Tam bir gün bir gece hiç bir şey yemeden bekledi. Takati kesilmişti. Sonra yine tam bir gün bir gece hiç bir şey yemeden bekledi. Bu durumu görünce anneme:
- Anneciğim! Vallahi biliyorsun ki, yüz tane canın olsa ve hepside bu şekilde tek tek çıksa, ben asla dinimi değiştirmem. Dilersen yersin dilersen aç kalırsın, dedim. Olayın ciddiyetini anlayan annem yemeye başladı ve bunun üzerine Allah Teâlâ “Biz, insana, anne babasına karşı iyi davranmasını emrettik…” (Lokman, 14, 15) ayetlerini indirdi.[7]
Rivayetlerden anlaşıldığına göre Hz. Sâ‘d dininden dönmesini emrettiği için annesine itaat etmemiş, ama ona karşı kusurda da bulunmamıştır. Dolayısıyla İslam erlerinin bu sahabîyi kendilerine örnek edinmesi ve şirk hususunda ana-babalarına itaat etmemeleri gerekmektedir.
b-) Günahta İtaat Caiz Değildir
Ebeveyne şirk hususunda itaat etmek caiz olmadığı gibi haram ve günahlarda itaat etmekte aynı şekilde caiz değildir. Rasûlullah sallallâhu aleyhi ve sellem şöyle buyurur:
“Yaratana isyan hususunda hiç bir mahlûka itaat yoktur. İtaat ancak iyi şeylerdedir.” [8]

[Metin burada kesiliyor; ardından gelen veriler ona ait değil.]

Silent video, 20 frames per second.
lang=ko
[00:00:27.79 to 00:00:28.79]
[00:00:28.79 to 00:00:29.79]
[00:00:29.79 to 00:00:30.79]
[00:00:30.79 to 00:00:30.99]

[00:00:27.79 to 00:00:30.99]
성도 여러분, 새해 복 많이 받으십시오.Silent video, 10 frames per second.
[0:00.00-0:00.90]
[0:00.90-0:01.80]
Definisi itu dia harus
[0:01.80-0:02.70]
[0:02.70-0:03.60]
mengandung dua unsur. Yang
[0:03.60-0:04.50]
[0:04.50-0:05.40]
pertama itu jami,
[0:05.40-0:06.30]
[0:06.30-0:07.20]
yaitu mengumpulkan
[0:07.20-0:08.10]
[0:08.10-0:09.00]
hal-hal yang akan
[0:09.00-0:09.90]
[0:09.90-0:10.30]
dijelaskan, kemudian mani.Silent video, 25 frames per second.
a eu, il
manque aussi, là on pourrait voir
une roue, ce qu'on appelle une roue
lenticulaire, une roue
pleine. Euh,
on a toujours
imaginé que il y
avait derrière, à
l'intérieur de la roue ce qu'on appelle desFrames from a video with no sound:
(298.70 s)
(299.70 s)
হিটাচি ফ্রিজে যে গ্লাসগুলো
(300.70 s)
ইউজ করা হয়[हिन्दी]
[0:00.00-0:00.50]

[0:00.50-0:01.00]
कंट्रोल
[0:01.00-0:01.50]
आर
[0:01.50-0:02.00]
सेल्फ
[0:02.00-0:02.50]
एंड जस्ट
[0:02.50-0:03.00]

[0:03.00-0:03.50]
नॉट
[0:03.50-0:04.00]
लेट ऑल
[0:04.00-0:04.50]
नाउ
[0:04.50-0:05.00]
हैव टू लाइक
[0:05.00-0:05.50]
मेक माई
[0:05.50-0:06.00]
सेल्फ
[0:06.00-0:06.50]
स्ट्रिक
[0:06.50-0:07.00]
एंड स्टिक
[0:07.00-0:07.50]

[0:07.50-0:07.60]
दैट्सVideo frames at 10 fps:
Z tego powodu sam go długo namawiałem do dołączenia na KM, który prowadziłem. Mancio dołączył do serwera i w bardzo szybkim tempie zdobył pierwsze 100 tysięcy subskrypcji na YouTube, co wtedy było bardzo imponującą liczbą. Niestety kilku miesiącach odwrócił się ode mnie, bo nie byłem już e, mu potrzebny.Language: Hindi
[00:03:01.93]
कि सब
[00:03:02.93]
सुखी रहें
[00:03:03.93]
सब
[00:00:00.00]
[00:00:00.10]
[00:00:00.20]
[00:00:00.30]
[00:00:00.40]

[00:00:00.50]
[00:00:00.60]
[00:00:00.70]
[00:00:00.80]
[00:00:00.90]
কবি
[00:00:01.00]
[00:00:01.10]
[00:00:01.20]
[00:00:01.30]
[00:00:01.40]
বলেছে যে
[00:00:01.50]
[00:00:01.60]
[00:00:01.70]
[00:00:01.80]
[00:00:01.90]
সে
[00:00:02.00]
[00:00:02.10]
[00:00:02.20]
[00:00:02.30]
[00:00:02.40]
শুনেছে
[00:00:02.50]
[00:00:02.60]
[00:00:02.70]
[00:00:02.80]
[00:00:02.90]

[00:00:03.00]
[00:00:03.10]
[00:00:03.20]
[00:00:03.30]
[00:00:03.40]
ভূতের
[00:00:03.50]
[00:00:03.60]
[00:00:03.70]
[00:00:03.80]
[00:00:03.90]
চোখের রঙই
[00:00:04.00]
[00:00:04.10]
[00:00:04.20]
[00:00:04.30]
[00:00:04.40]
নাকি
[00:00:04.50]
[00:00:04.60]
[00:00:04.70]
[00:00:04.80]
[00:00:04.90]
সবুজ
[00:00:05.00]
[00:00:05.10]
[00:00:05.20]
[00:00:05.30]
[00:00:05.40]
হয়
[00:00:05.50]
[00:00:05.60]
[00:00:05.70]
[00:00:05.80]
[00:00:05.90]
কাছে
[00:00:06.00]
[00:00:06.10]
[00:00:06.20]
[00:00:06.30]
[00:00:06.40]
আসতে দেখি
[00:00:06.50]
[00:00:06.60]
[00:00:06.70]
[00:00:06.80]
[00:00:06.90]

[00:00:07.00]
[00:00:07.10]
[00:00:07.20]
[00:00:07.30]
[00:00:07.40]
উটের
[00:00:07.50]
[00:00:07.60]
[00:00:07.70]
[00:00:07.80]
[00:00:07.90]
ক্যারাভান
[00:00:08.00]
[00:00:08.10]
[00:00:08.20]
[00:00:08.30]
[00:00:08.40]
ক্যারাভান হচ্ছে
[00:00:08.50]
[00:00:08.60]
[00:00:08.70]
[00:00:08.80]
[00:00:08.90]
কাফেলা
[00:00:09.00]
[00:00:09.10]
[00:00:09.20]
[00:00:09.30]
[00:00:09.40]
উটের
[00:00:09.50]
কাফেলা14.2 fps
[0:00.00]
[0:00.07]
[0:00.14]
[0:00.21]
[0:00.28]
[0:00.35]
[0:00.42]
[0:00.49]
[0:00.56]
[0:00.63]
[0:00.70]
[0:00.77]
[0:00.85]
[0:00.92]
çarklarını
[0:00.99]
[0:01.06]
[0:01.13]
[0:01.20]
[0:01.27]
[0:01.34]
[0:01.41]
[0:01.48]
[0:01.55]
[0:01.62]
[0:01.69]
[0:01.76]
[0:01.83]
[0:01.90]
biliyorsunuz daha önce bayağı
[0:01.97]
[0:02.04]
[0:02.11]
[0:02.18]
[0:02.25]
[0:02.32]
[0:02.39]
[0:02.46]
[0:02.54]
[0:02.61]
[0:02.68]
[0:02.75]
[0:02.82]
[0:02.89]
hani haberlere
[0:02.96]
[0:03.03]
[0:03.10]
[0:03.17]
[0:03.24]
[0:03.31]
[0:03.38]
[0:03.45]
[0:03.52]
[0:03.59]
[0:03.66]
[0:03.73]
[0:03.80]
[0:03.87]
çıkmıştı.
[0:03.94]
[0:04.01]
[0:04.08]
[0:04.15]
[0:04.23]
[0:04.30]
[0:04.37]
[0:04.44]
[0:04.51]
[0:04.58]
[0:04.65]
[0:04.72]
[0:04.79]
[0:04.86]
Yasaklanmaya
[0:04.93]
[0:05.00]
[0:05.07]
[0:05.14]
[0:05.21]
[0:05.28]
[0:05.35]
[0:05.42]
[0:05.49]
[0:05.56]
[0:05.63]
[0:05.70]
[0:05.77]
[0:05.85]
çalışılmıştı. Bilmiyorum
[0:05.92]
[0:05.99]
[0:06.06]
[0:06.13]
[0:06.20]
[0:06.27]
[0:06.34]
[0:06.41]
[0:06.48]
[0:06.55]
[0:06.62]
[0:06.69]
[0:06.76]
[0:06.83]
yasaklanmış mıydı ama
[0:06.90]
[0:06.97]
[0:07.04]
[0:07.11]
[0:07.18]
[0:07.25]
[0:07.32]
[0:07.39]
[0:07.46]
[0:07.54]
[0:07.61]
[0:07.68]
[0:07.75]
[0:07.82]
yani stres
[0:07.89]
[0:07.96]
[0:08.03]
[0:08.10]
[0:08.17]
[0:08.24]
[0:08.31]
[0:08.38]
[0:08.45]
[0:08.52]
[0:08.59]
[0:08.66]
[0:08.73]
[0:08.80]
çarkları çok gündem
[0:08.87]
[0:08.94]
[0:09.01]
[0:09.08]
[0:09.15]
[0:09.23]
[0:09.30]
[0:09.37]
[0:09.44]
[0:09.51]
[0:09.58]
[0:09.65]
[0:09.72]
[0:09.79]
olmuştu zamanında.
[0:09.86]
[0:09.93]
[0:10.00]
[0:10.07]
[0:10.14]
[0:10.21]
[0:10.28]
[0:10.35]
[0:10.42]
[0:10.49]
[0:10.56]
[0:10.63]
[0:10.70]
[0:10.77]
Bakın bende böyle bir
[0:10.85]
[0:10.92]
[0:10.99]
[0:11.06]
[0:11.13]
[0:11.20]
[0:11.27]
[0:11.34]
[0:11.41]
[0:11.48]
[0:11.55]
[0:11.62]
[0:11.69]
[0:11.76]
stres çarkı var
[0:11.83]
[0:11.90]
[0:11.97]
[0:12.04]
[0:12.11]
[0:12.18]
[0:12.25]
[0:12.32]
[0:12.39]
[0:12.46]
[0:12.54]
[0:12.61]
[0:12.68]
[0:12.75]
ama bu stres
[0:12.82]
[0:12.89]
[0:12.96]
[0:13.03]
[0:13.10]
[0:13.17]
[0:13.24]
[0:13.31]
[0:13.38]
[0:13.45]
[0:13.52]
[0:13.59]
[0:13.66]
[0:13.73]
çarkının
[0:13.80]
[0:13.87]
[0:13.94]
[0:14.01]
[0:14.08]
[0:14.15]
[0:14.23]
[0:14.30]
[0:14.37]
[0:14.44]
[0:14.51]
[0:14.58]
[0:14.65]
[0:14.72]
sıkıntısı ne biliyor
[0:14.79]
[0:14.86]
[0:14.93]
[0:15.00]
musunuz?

“Hiç bir mahlûka itaat yoktur” ifadesinin içerisine ana-baba da dâhildir. Yani Allah’a isyanı emreden ana-baba bile olsa onlara itaat edilemez.
c-) Farzların Terkinde İtaat Caiz Değildir
Eğer ebeveyn çocuklarına bir farzı terk etmeyi emrediyorsa, çocuk onlara itaat edemez; çünkü farzları terk etmekte masiyet/günah kapsamına girer.[9]
d-) Revâtib Olan Sünnetlerin Tamamen Terkinde İtaat Caiz Değildir
“Revâtib” kelimesi ile kastedilen; belirli vakitler için konulmuş sünnetlerdir. Bayram namazı, kurban ve benzeri ibadetler gibi.[10] Cemaat ile namaz kılmak, sabah namazının sünneti ve vitir namazı gibi şeylerde buna dâhildir. Eğer ebeveyn çocuklarından bu tür ibadetleri sürekli olarak terk etmelerini isterlerse, çocukların onlara itaat etmeleri caiz değildir.[11]
Buraya kadar izah etmeye çalıştığımız maddelerde bir müslümanın ana-babasına itaat etmesi caiz değildir. Bunun dışında, itaatin caiz olduğu yerlerde -ebeveyn kâfir bile olsa- çocukların onlara itaat etmesi ve rızalarını gözetmesi gereklidir. Bu, İslam’ın bizlerden istediği bir ameldir. Buna muhalefet etmek caiz değildir.
Faruk Furkan
[1] Müslim, Kitabu’l iman, 87.
[2] Tirmizi, 1899.
[3] Müslim, Bir ve Sıla, 9.
[4] Bkz. “el-Mevsuatu’l-Fıkhiyyetu’l-Kuveytiyye”, 8/65.
[5] Buhârî, “el-Edebu’l-Müfred”, hadis no:25.
[6] “Tefhîmu’l-Kur’an”, 4/229.
[7] “Safvetu’t-Tefâsîr”, 2/451.
[8] Müslim, Kitabu’l İmara, 40.
[9] Ebu Muhammed el-Makdisî ve beraberindeki ilim ehli âlimlerin oluşturduğu fetva kurulunun vermiş olduğu bir fetvayı burada aktarmanın faydalı olacağını düşünüyorum. Bir genç tevhidî ve cihadî düşüncelerinden dolayı babası tarafından şiddetli baskılara maruz kalır. Öyle ki babası, kendisini birkaç defa hastanelik edecek şekilde döver ve ilim tahsil ettiği sohbet halkalarına gitmeyi yasaklar. Çocukta babasına itaat etmek için sohbetlere katılmayı terk eder ve fetva kuruluna “Benim bu nedenle sohbetleri terk etmemin hükmü nedir” şeklinde bir soru yöneltir. Soruya kurulun verdiği fetva şu şekildedir: “Farzı ayn olan ilimleri tahsil etmek senin üzerine farzdır. Aynı şekilde mescit de cemaatle namaz kılmanda böyledir. Baban seni bunlardan men ettiği zaman ona itaat edemezsin. Bu görevleri yerine getirebilmek için babana açıkça muhalefet ettiğini göstermeksizin kurnazca davranmalı ve bu görevleri yerine getirmelisin…”
[10] Mehmet Erdoğan, “Fıkıh ve Hukuk Terimleri Sözlüğü”, sf. 474.
[11] Bkz. “el-Mevsuatu’l-Fıkhiyyetu’l-Kuveytiyye”, 8/71.